BBC Wales' Environment Correspondent Iolo ap Dafydd looks at the contrast between who invests, owns and benefits from wind energy in Denmark, compared to Wales, and other problems which may face the wind industry.
Tall wind turbines usually provoke two types of reactions - either you don't mind them, or you loathe them.
As the UK wind industry is celebrating a never-before achieved 4 gigawatts of installed wind energy capacity, the sector now claims that wind energy powers over 2.3 million homes in the UK - and claims it saves 6 million tonnes of coal annually.
Compared to Denmark, though Wales and the UK has a way to go, despite a relatively flat few years for the Danish wind sector.
The real difference between Wales and Denmark though is not the 500 or so turbines on and offshore in Wales, or the 5,000 currently working in Denmark, but who owns them, and who pockets the profit.
According to Hans Christian Soerensen, a member of the Danish Wind Owners Association, 20% of the Danes' electricity comes from the wind and by 2020 the target is to have 50% of its electricity from wind.

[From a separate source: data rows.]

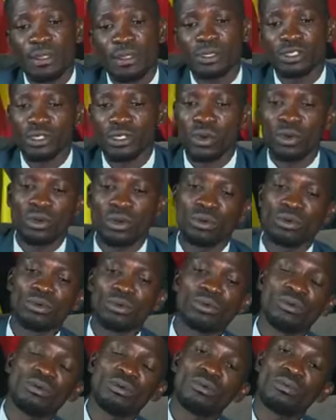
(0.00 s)
So,
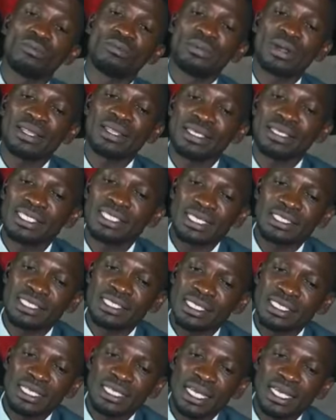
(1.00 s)
brothers and
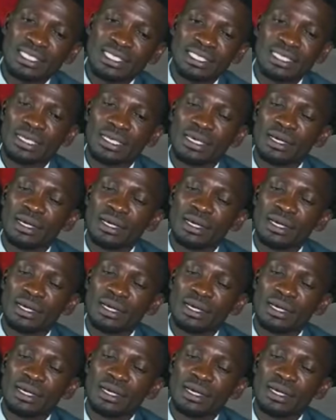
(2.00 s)
sisters,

The owners association is independent of the turbine manufacturers and their businesses in the UK. Mr Soerensen is involved with two co-operative wind farm businesses in Copenhagen. The 12-turbine Lynetten field - where I met him - and where four of whose turbines are owned by some 900 people, and the offshore Middlegrunden, literally the "middle ground". The 20 turbines on this bank out to sea between Denmark and Sweden are also part-owned by some 1,500 people.
In Denmark, people who live within five kilometres of wind farms are offered a chance to invest in them and in time benefit financially from the revenue of their shares.

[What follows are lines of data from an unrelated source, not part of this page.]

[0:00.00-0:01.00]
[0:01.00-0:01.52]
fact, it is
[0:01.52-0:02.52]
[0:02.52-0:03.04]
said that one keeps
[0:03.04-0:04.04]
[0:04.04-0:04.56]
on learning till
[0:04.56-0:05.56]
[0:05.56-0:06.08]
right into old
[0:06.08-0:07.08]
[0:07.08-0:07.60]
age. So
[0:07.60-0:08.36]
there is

He said: "If there's not enough to finance [the wind farm], it will be taken over by the remaining part of the local county. The local counties will be part owner."

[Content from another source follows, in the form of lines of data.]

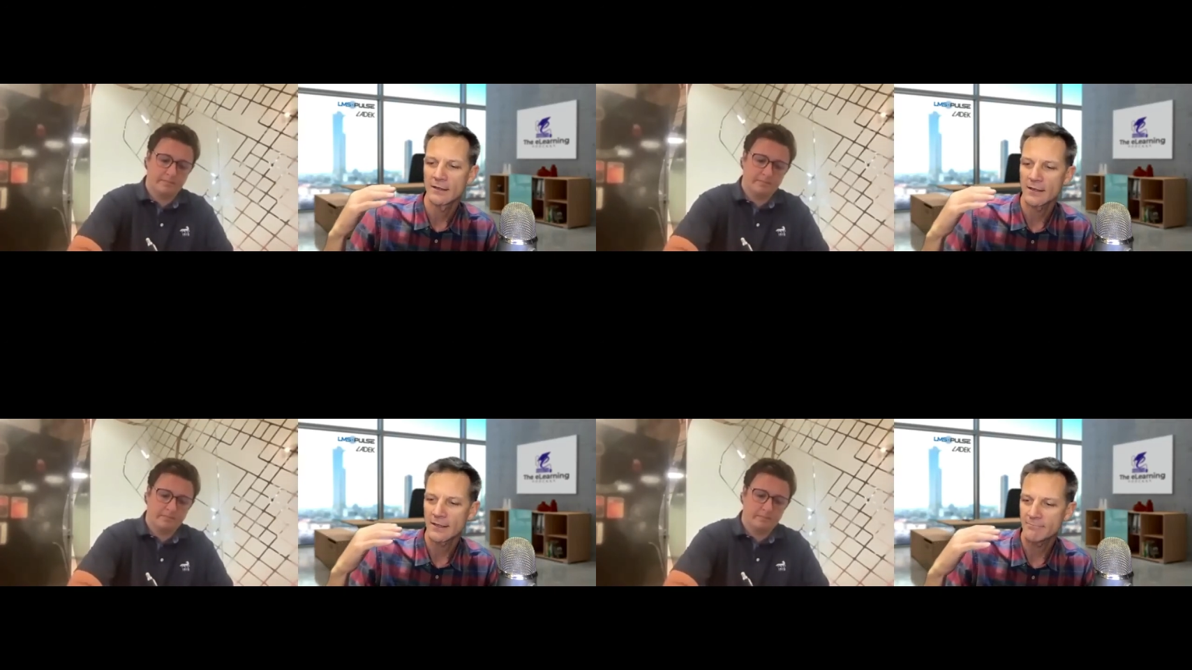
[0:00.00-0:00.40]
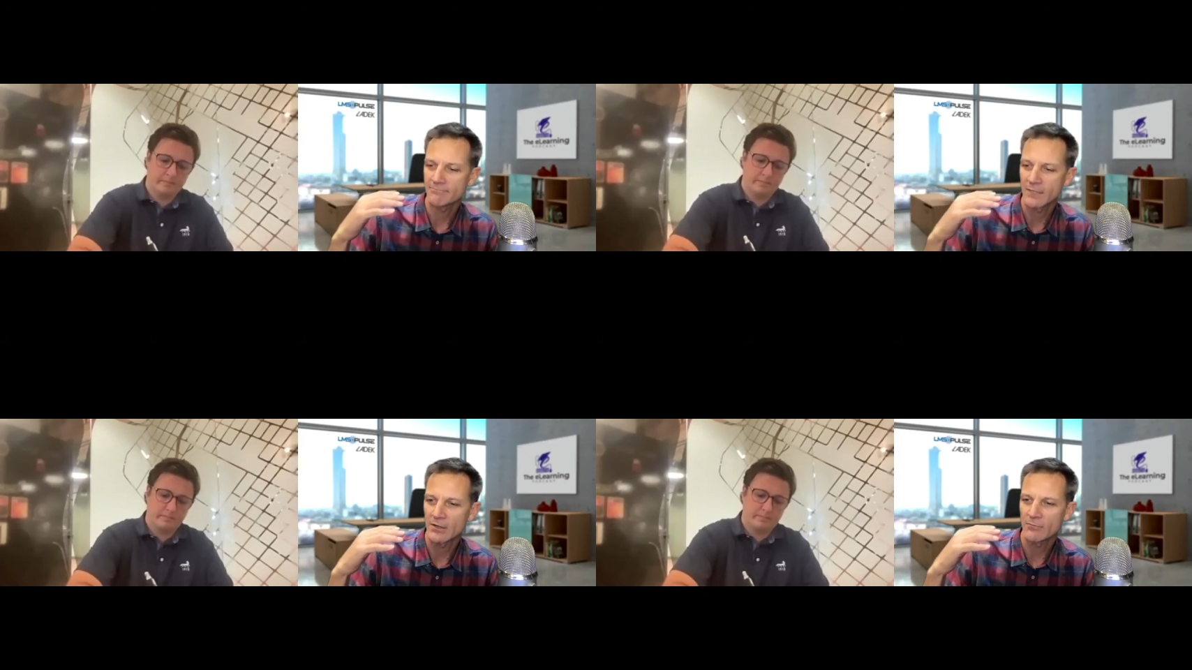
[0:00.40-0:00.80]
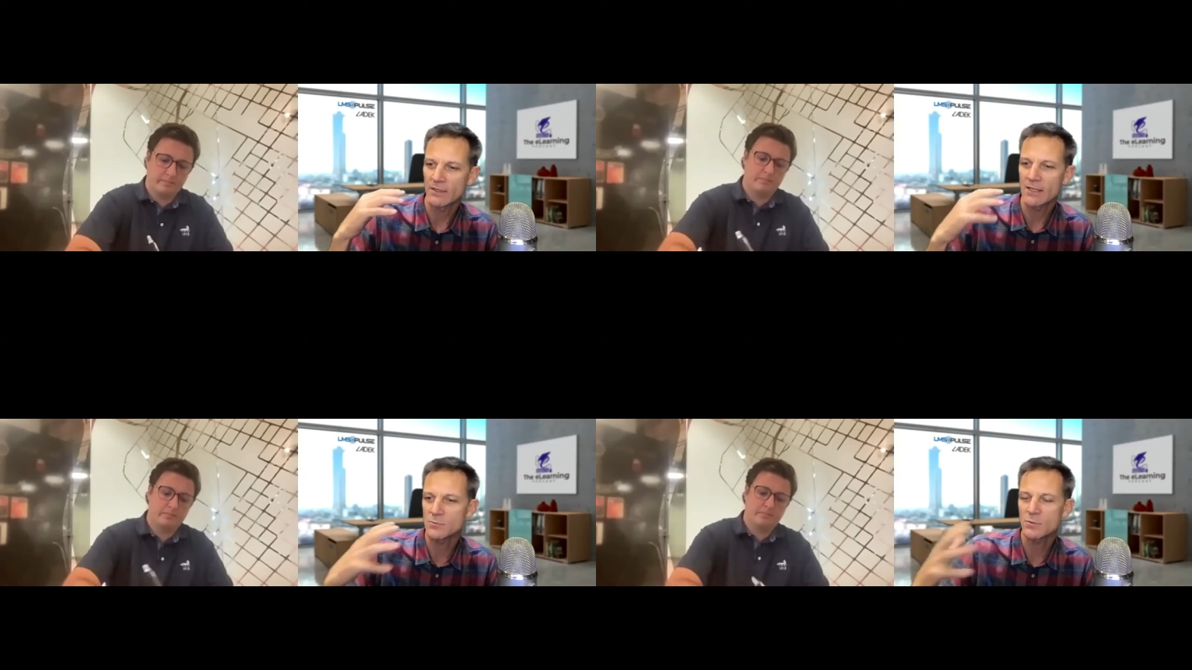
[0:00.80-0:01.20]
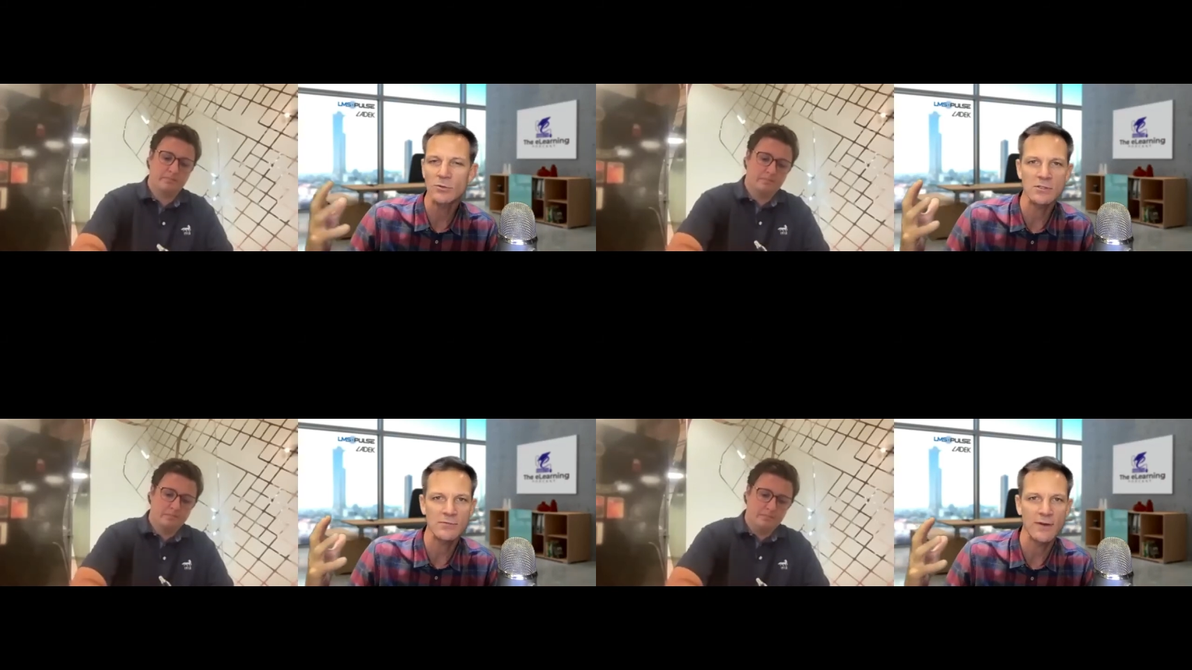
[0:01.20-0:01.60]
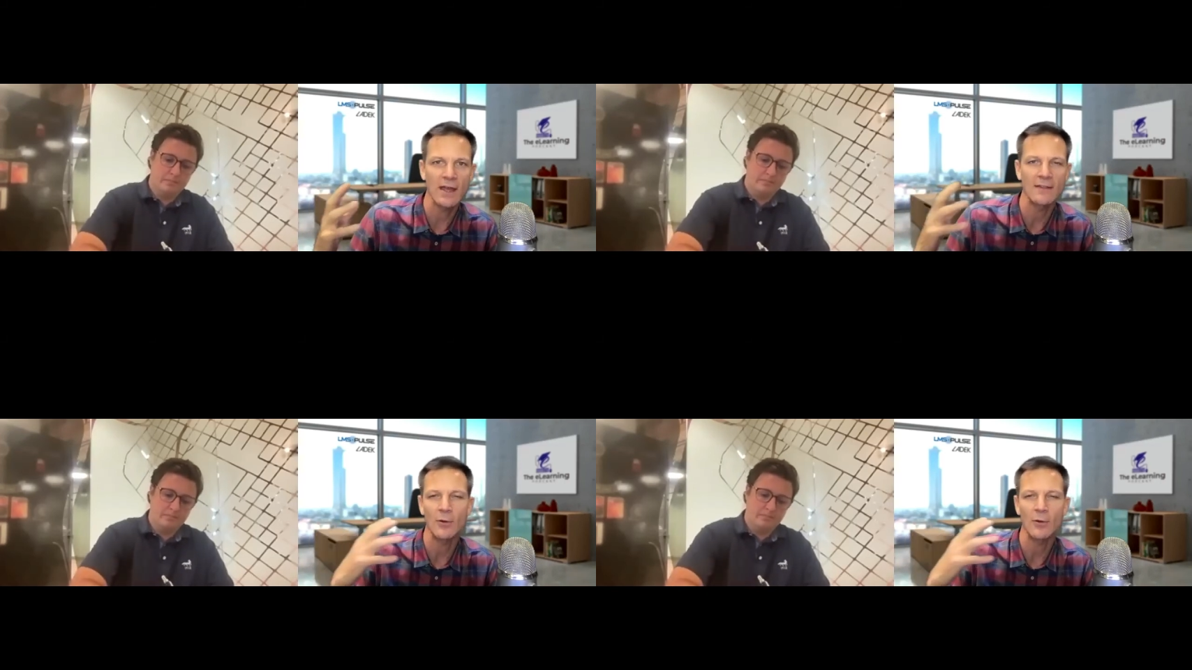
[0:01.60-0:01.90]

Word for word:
Speaker 1: um, you know, kids were doing just fine.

New wind farms in Wales this year are the Norwegian-owned Alltwalis in Carmarthenshire, and the offshore Rhyl Flats, currently Wales' largest wind farm, off the north Wales coast. Owner RWE npower, also plans the much bigger 750 MW Gwynt y Mor site further out to sea.
But not all of Wales' wind farms are privately owned by multinational companies. Geraint Davies is the enterprising farmer, who with a few neighbours, built Moelogan wind farm. He said it was not for specifically for environmental or energy reasons but as a business venture for his farm.
Mr Davies said: "It's got to make a difference to the local economy, there's no two ways about it. If we turn things round then all the better for Wales and for the local economy.
"It also helps, in the planning system, if people see that maybe there's a greater advantage to the area where people have to live with the turbines."
A further nine turbines have been erected and are on line this year, overlooking the Conwy Valley. Despite the lengthy and slow planning process in Wales, Geraint Davies is planning a new 67 MW site in mid Wales.
But the biggest wind farms in Wales, all those over 50MW, are approved by the UK government, not the assembly in Cardiff. Most wind energy here is financed by large energy companies, which also bank the profits.
Just like in Denmark, not everyone is enthusiastic about wind farms, whether local or company-owned. Some think the turbines are a scam, and that there are "reasons for rejecting wind power as a large scale source of electricity," writes John Etherington who has published a book on wind technology.
The Wind Farm Scam is already being reprinted, and the former reader of ecology at University of Wales in Cardiff argues the biggest folly about wind farms is people believing them to be efficient, and capable of supplying enough energy in future.
He said: "It doesn't work like that. The electricity is not there continuously."